Aggiornamento della Valutazione dei Rischi

  • in occasione di:
  • modifiche del processo produttivo o dell'organizzazione del lavorativo significative ai fini della salute e della sicurezza on in relazione all'evoluzione tecnica delle misure di prevenzione e protezione;
  • a seguito di infortuni significativi;
  • a seguito di evidenze derivanti dalla sorveglianza sanitaria.

A seguito di tale rielaborazione , le misure di prevenzione debbono essere aggiornate nel termine di trenta giorni dalle rispettive causali.

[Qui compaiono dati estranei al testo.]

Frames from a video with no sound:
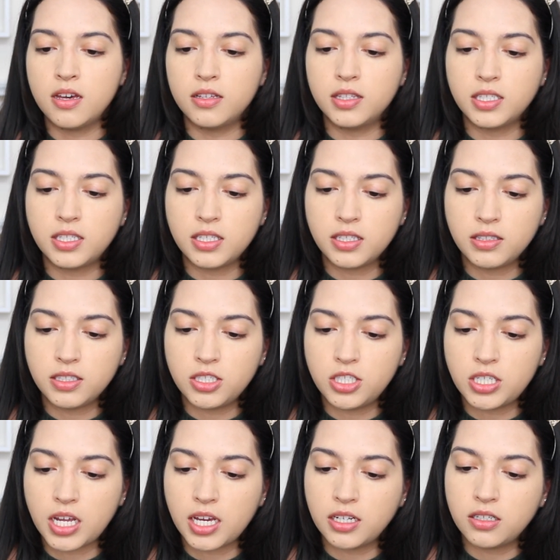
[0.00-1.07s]
This is in the
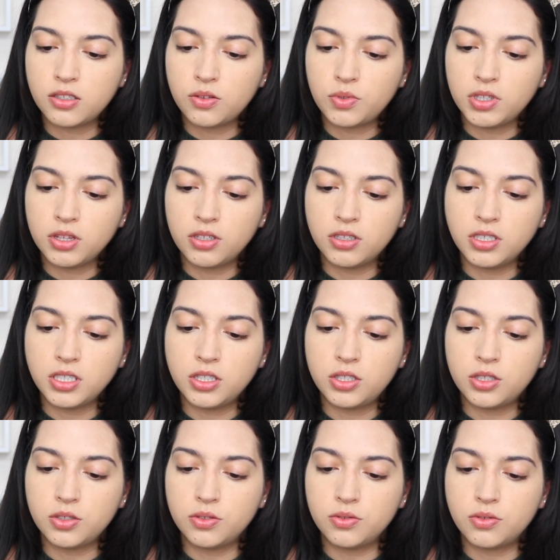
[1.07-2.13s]
shade
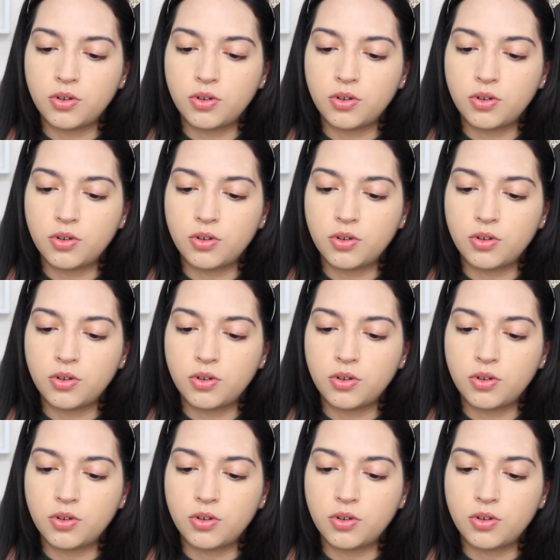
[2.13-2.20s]
332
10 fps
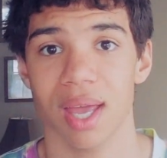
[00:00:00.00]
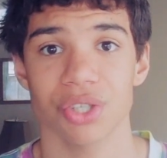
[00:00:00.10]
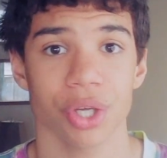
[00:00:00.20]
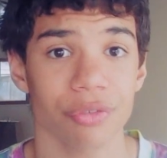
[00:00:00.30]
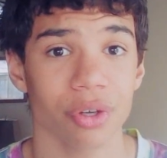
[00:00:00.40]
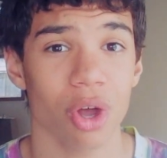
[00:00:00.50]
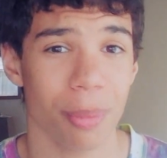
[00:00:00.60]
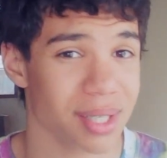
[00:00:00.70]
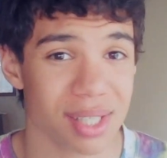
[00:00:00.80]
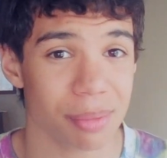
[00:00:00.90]
And Jennifer
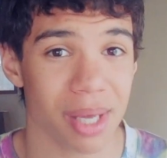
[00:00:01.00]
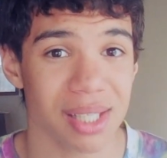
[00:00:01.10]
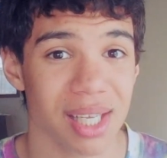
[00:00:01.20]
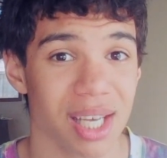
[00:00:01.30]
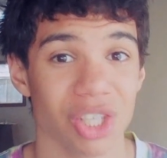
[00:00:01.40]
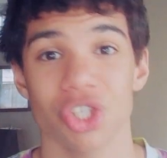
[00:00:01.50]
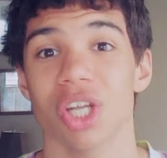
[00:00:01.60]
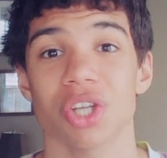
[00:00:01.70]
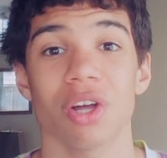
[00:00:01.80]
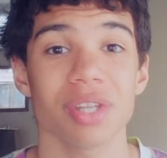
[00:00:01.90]
Lopez is amazing and she
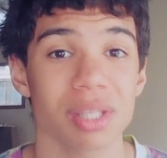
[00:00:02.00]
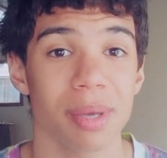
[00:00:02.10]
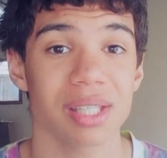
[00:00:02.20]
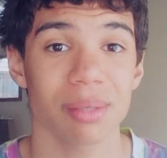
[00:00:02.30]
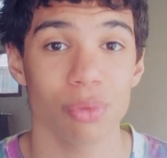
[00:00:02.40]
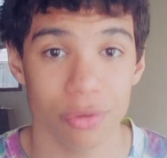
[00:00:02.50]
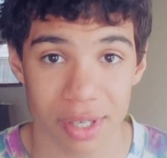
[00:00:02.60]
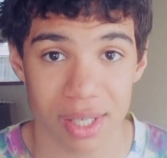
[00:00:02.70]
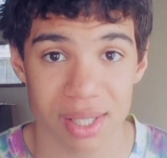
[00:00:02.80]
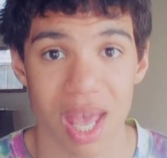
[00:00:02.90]
does all these amazing
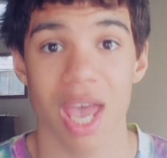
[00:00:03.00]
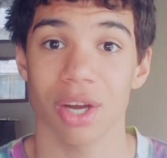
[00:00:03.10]
movies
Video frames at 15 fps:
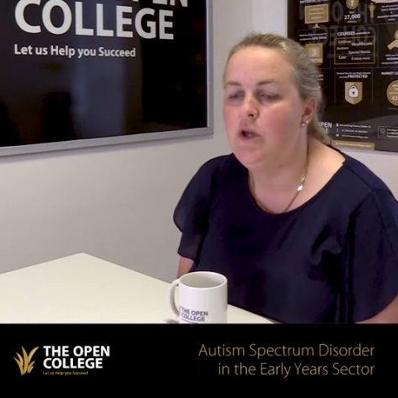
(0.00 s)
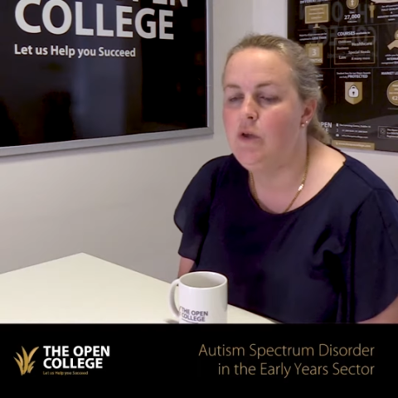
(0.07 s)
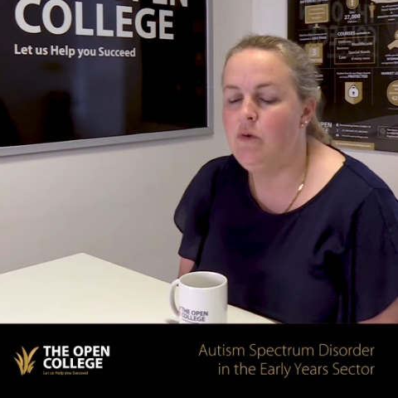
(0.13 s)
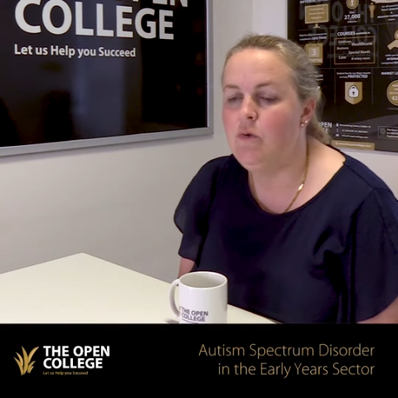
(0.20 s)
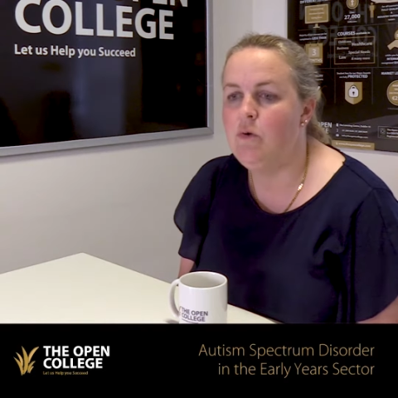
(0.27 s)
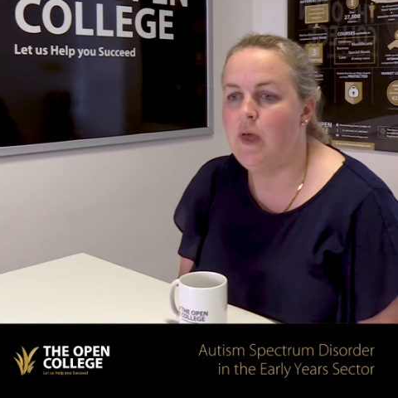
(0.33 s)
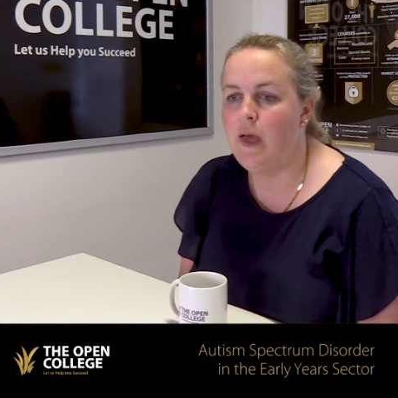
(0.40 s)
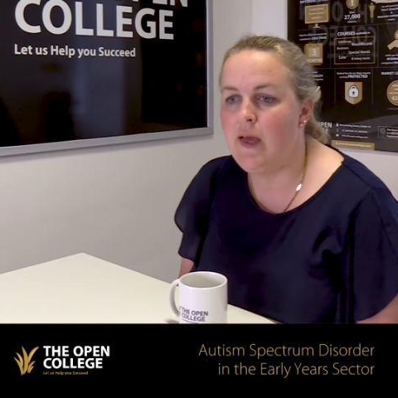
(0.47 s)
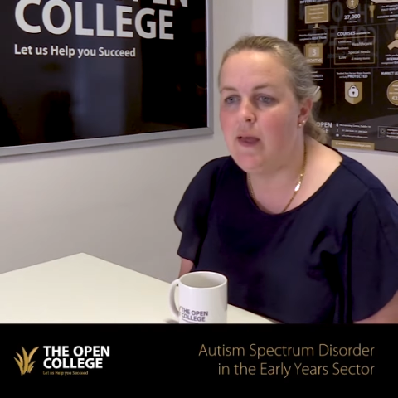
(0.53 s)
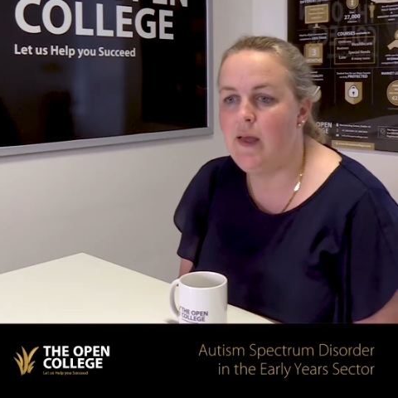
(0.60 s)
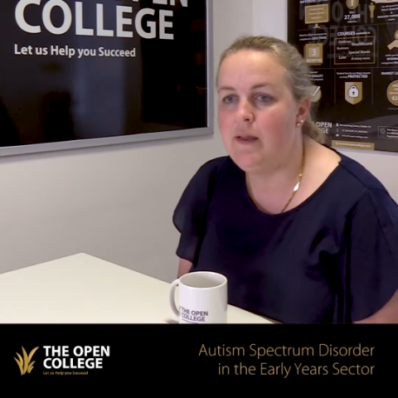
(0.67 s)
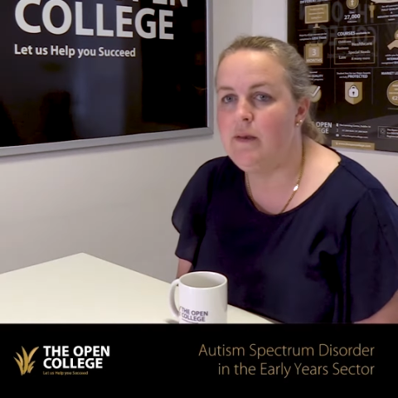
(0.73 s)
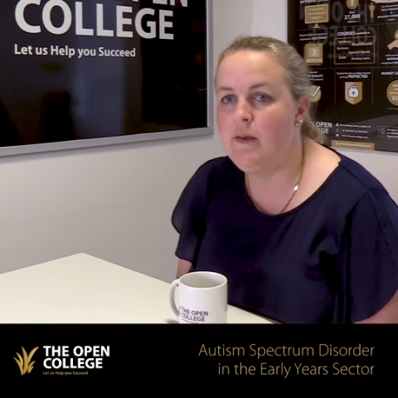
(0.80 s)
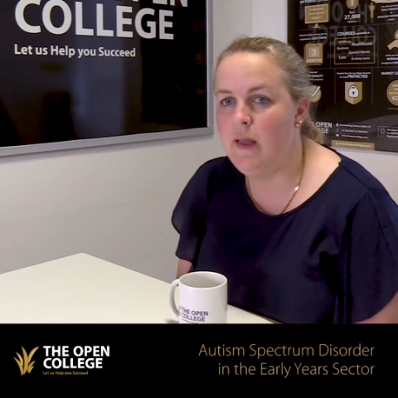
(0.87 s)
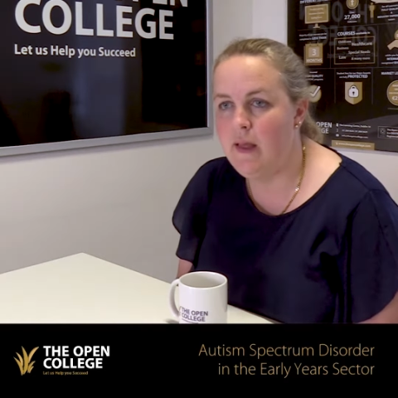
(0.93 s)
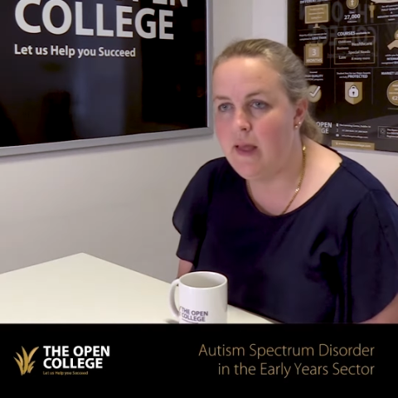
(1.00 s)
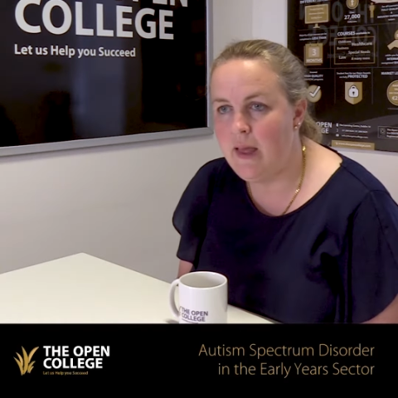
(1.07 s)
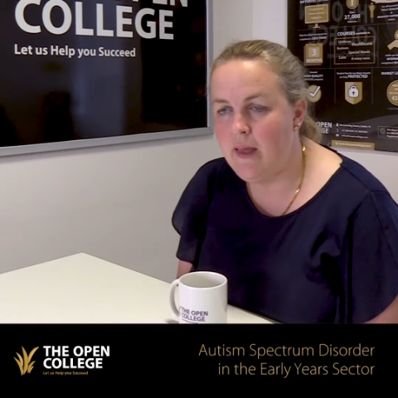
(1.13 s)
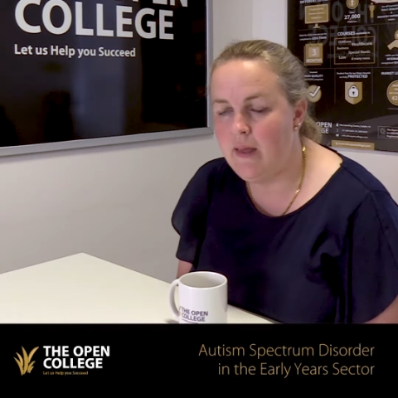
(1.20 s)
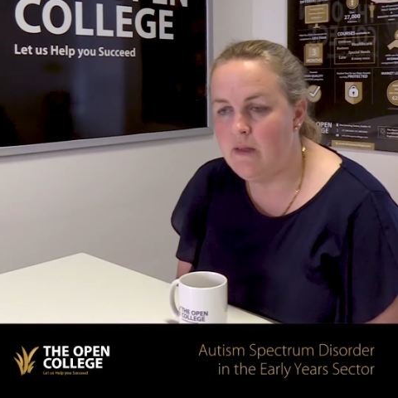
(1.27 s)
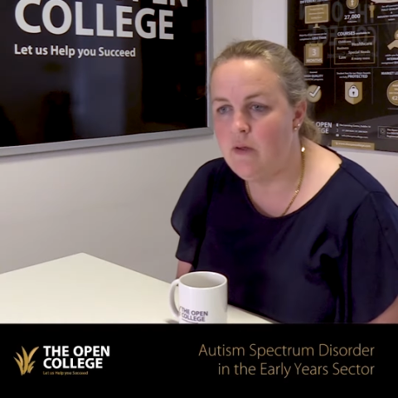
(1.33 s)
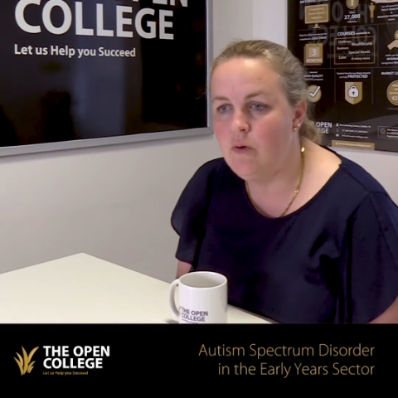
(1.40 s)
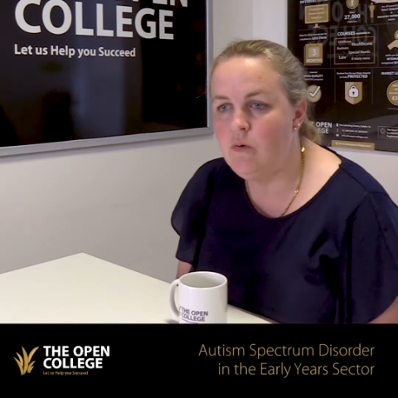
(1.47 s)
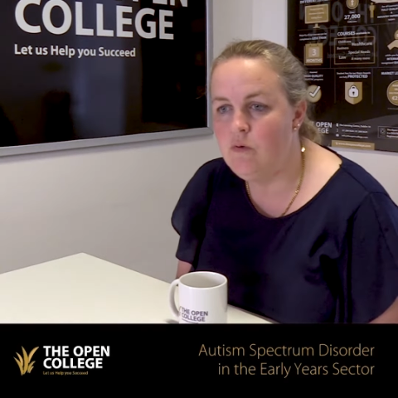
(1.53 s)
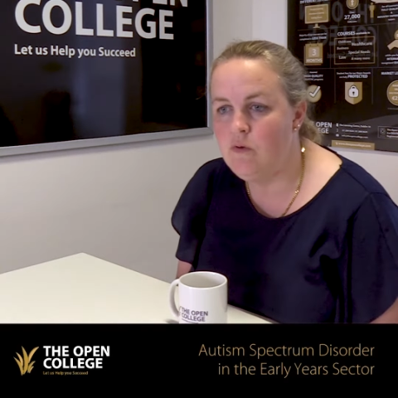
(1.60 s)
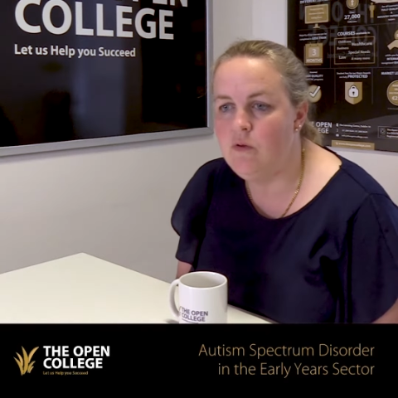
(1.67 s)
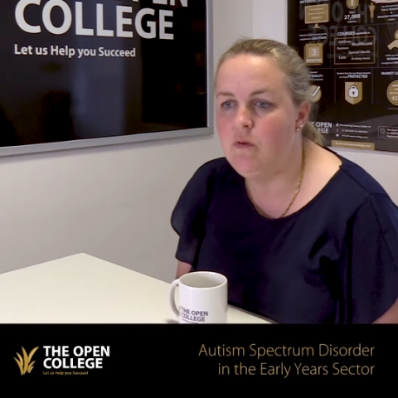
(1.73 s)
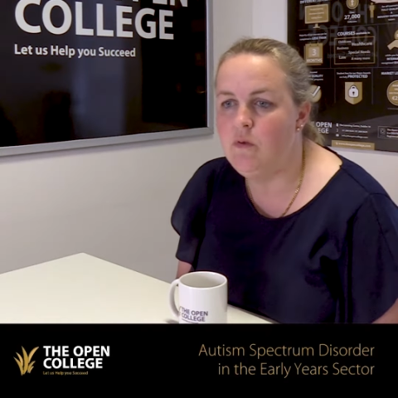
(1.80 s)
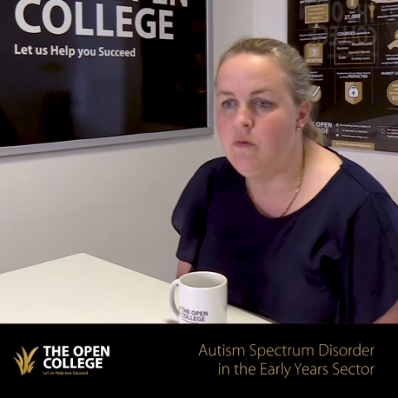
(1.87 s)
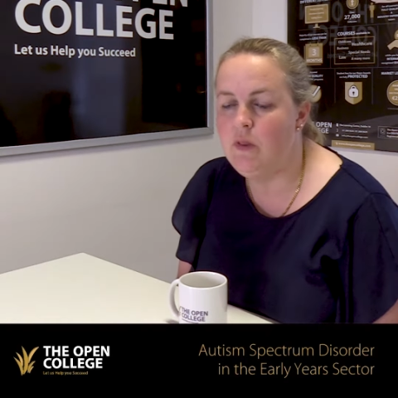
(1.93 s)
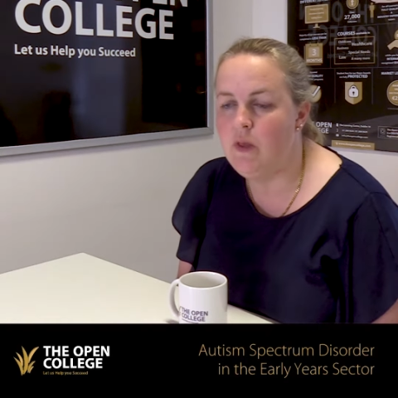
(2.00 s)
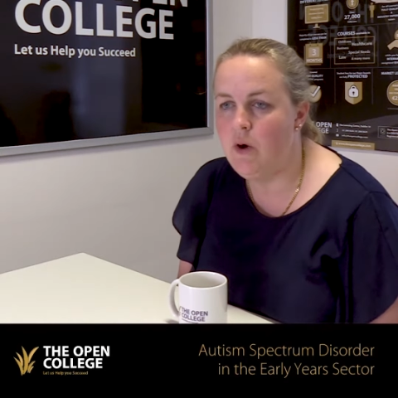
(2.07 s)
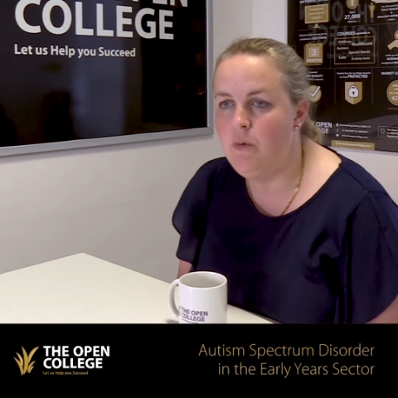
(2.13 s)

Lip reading: you can go to the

Il documento deve essere custodito presso l'unità produttiva a cui si riferisce.

Procedure standardizzate

Viene mantenuta una semplificazione che già il D.Lgs. 626/94 dava alle aziende che occupano fino a 10 lavoratori, ovvero la possibilità di autocertificare l'effettuazione delle valutazione dei rischi. Questa disposizione scadrà il 30 giugno 2012, quando saranno introdotte in maniera definitiva le procedure standardizzate per la predisposizione del documento di valutazione dei rischi.
Tali procedure, che saranno elaborate dalla Commissione consultiva permanente per la sicurezza, terranno conto dei profili di rischio e degli indici infortunistici di settore.
Anche le aziende che occupano fino a 50 lavoratori potranno utilizzare le procedure standardizzate a condizione che non rientrino tra quelle indicate all'art. 31, comma 6 lettere a), b), c), d), f) e g); che non siano aziende in cui i lavoratori sono esposti a rischio chimico, biologico, atmosfere esplosive, cancerogeni mutageni, esposizione all'amianto; introducendo anche per le imprese ricadenti del campo di applicazione del titolo IV del presente decreto, l'adozione delle procedure standardizzate (art 29 comma 6 bis).